Goal of the exercise:
After reading the data below, copy out every line that contains the word "frames".

Stored data:
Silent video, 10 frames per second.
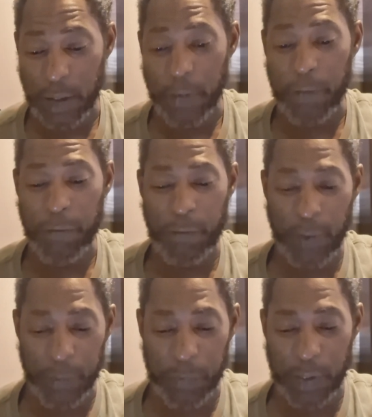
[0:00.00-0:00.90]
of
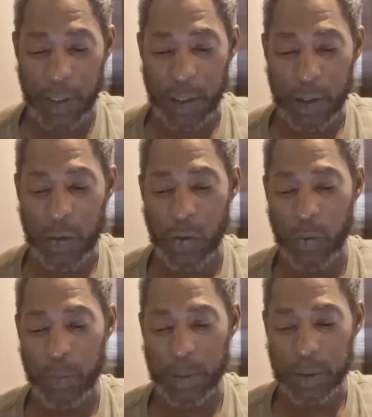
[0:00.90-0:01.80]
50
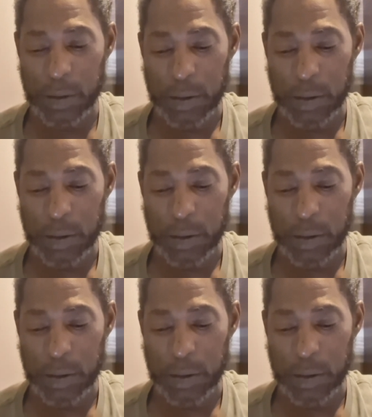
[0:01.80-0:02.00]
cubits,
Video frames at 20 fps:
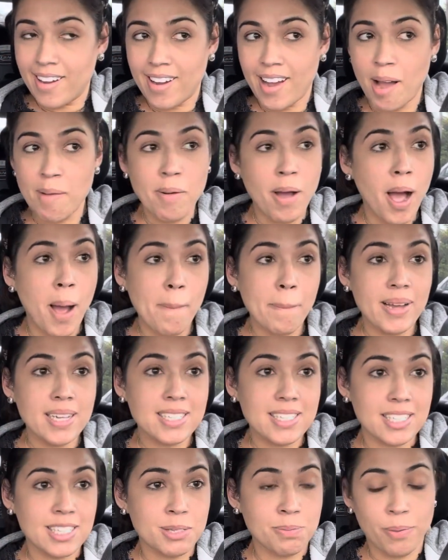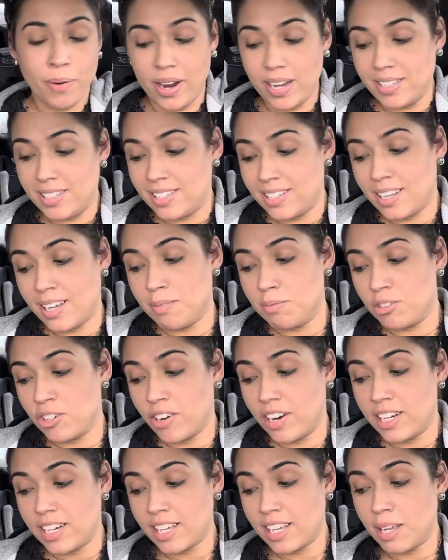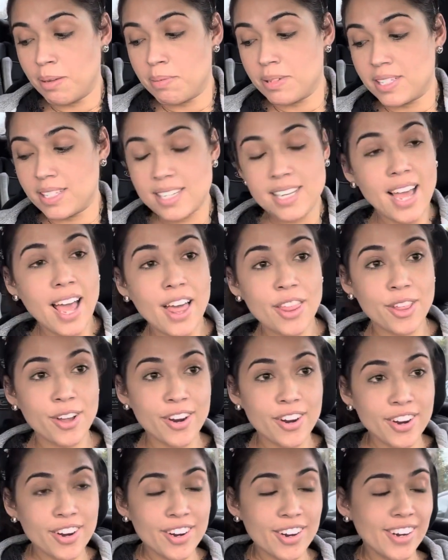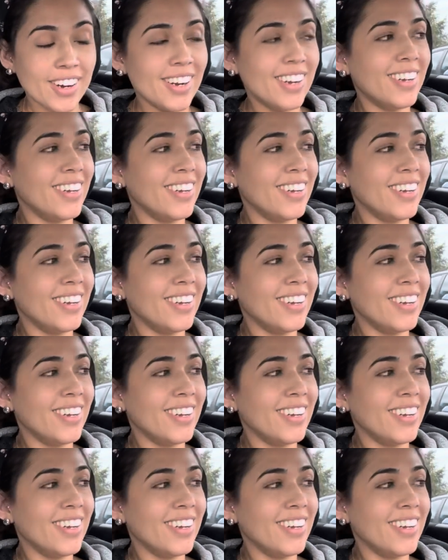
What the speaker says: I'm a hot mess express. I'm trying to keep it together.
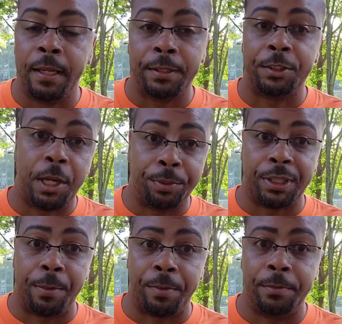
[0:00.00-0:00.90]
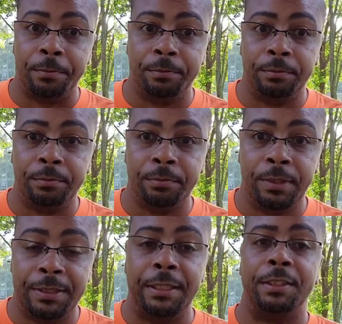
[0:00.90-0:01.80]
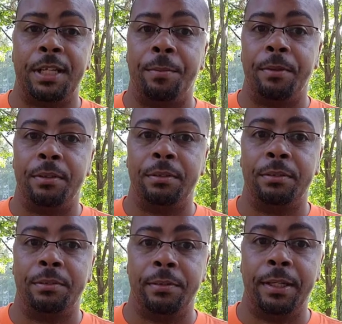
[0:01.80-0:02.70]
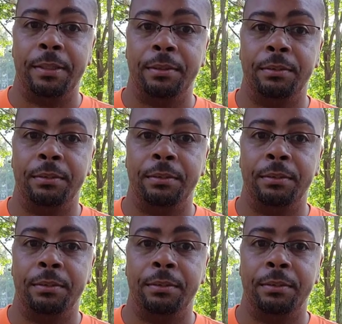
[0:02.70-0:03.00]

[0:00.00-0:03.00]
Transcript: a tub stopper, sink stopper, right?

Answer box:
Silent video, 10 frames per second.
Video frames at 20 fps:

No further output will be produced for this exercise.